→ **Task**
Exclude every picture and return the remaining entries below verbatim.

→ **Stored data**
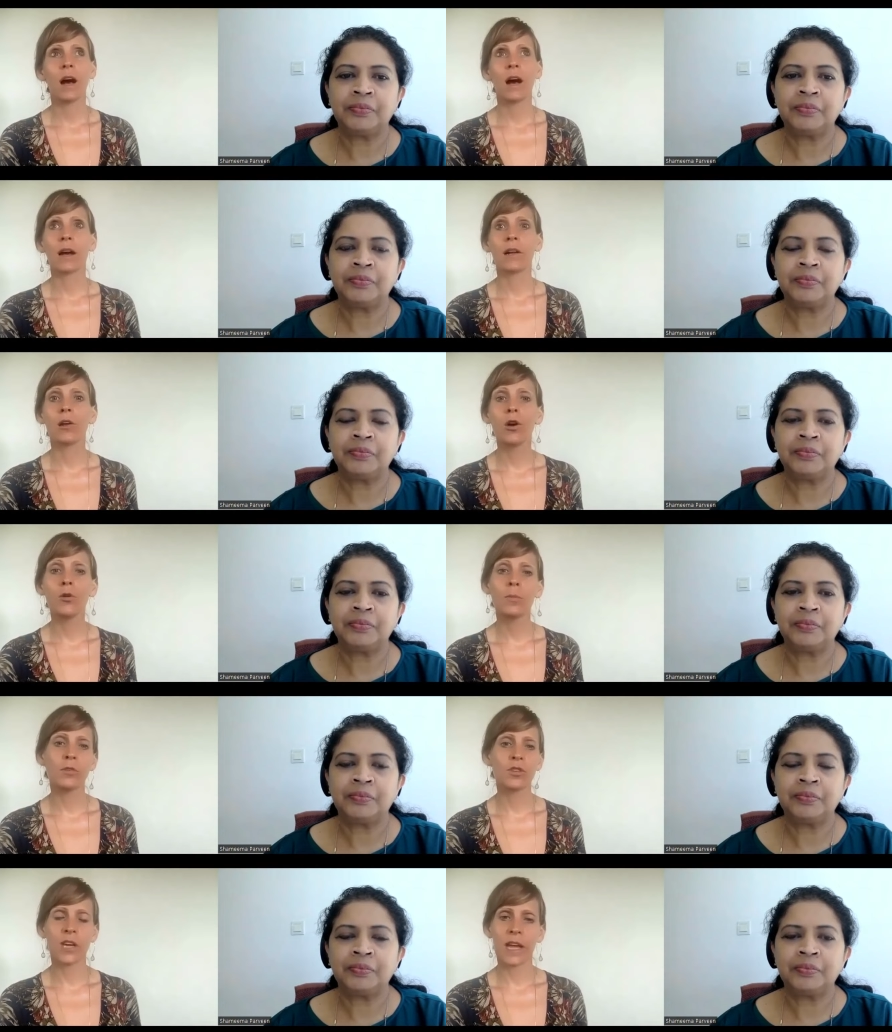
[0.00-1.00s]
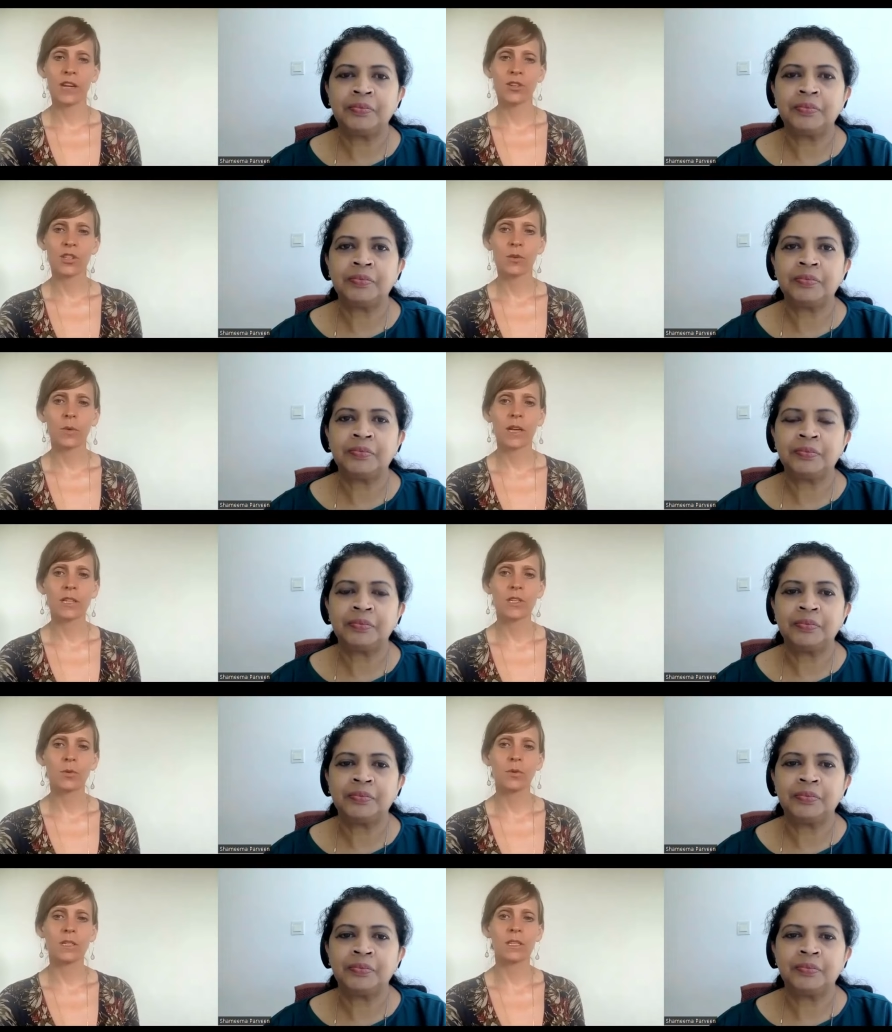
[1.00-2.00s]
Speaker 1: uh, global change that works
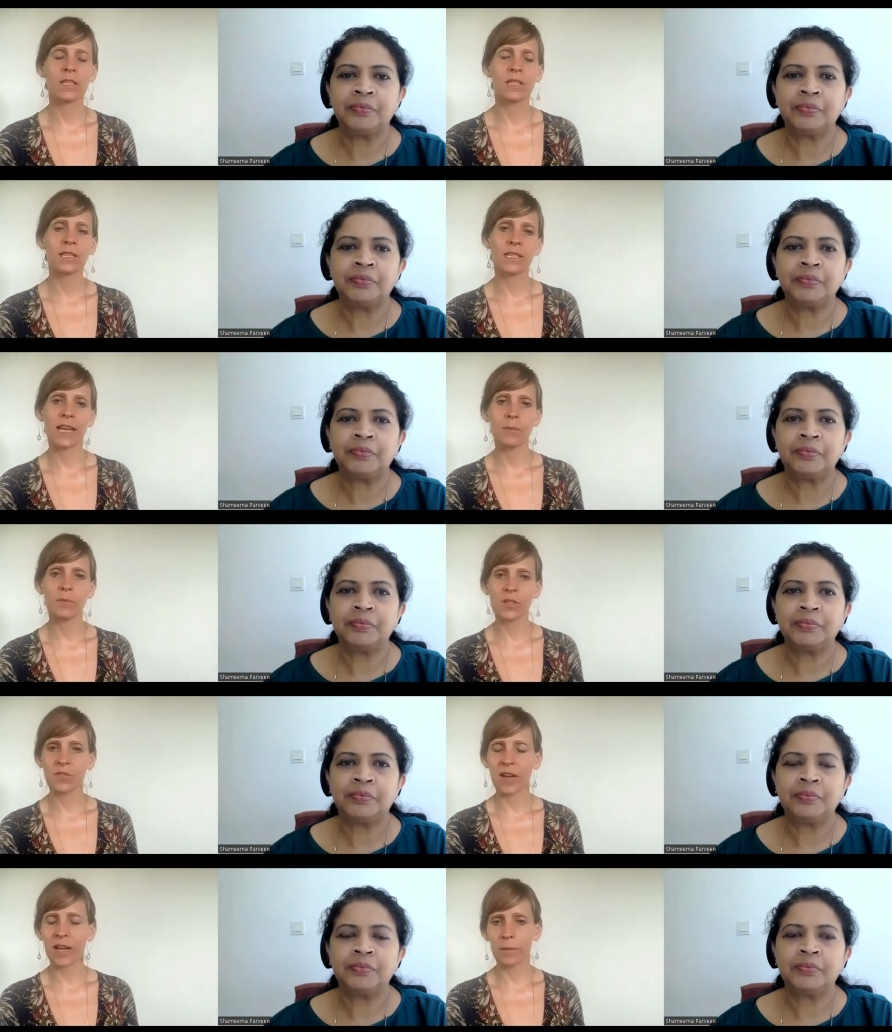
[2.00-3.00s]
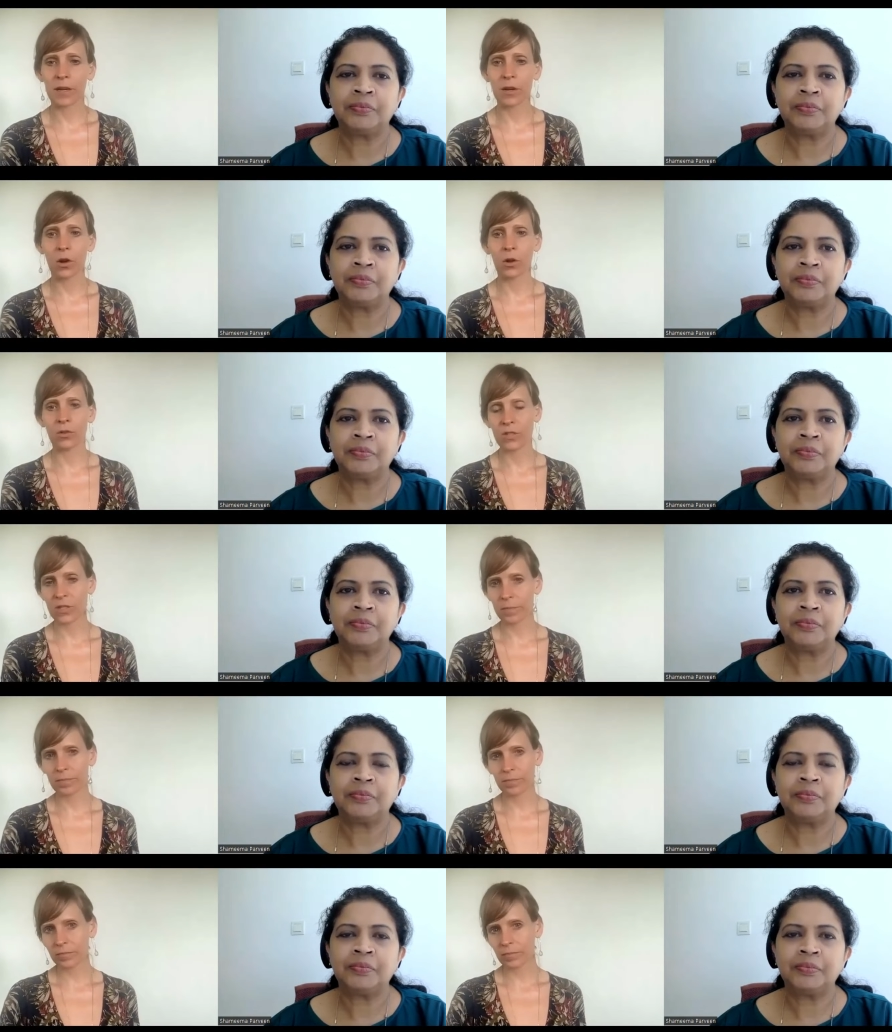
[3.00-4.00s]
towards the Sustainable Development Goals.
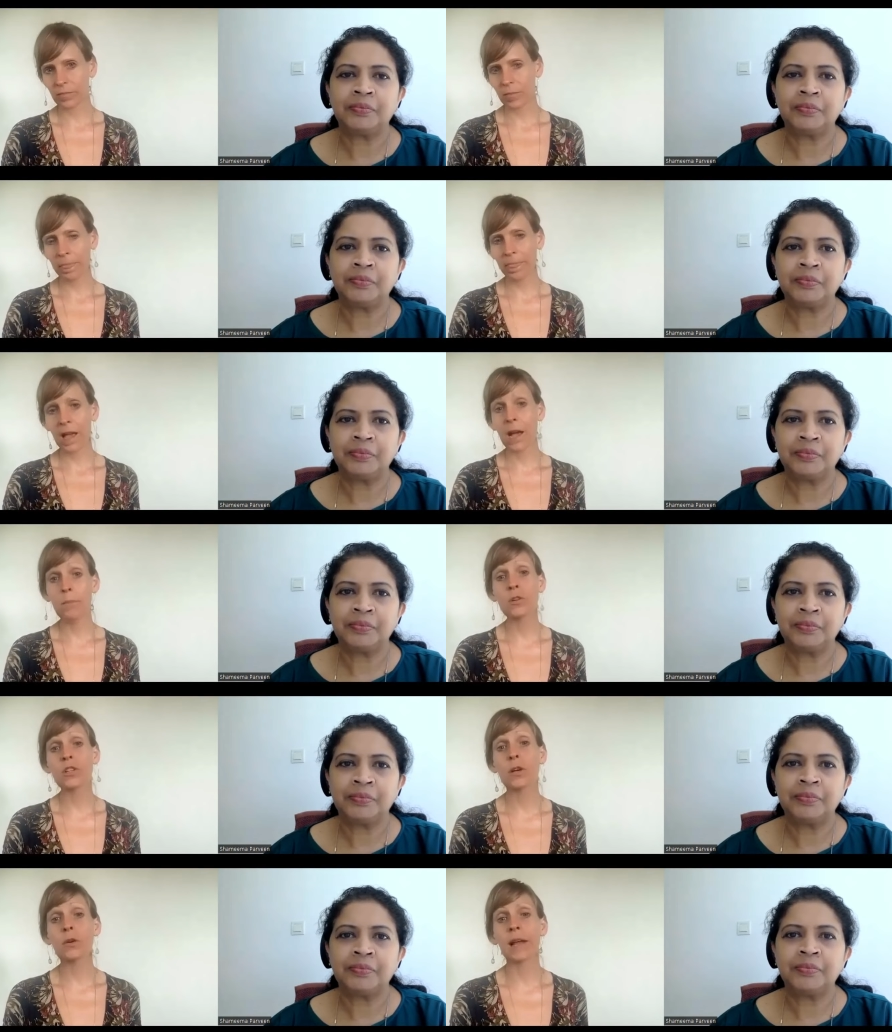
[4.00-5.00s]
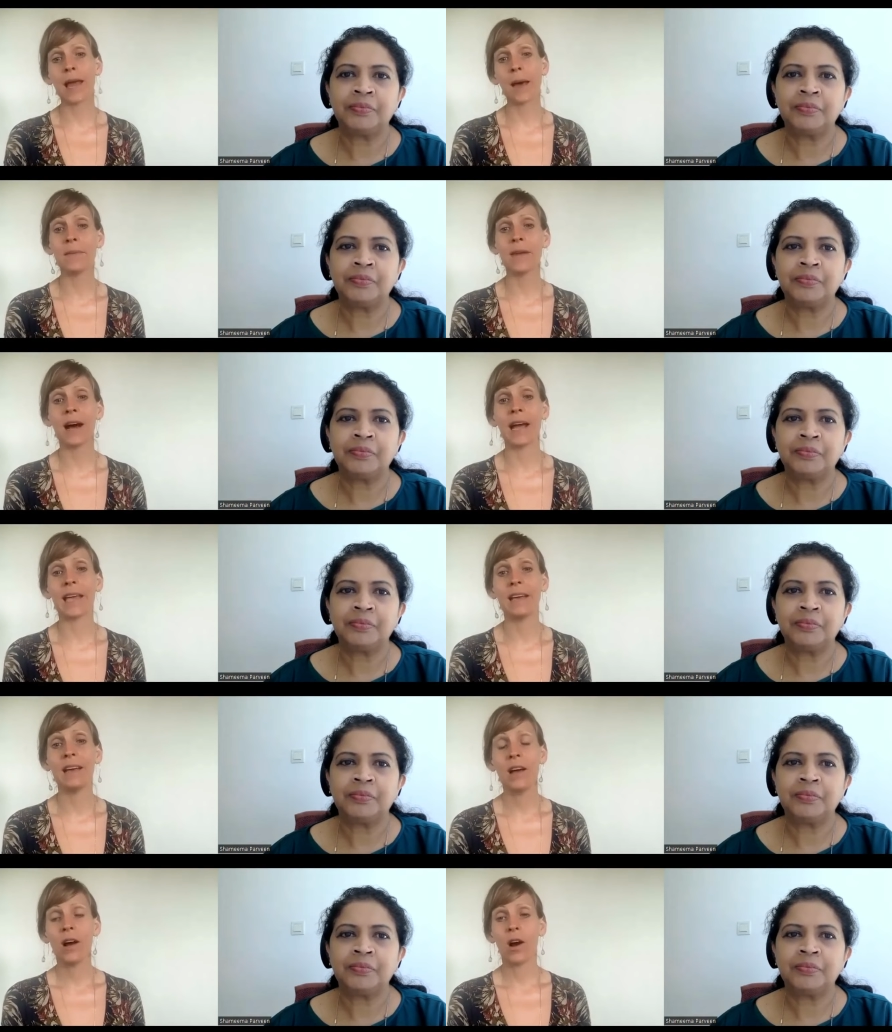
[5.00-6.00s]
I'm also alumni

→ **Problem solution**
[0.00-1.00s]
[1.00-2.00s]
Speaker 1: uh, global change that works
[2.00-3.00s]
[3.00-4.00s]
towards the Sustainable Development Goals.
[4.00-5.00s]
[5.00-6.00s]
I'm also alumni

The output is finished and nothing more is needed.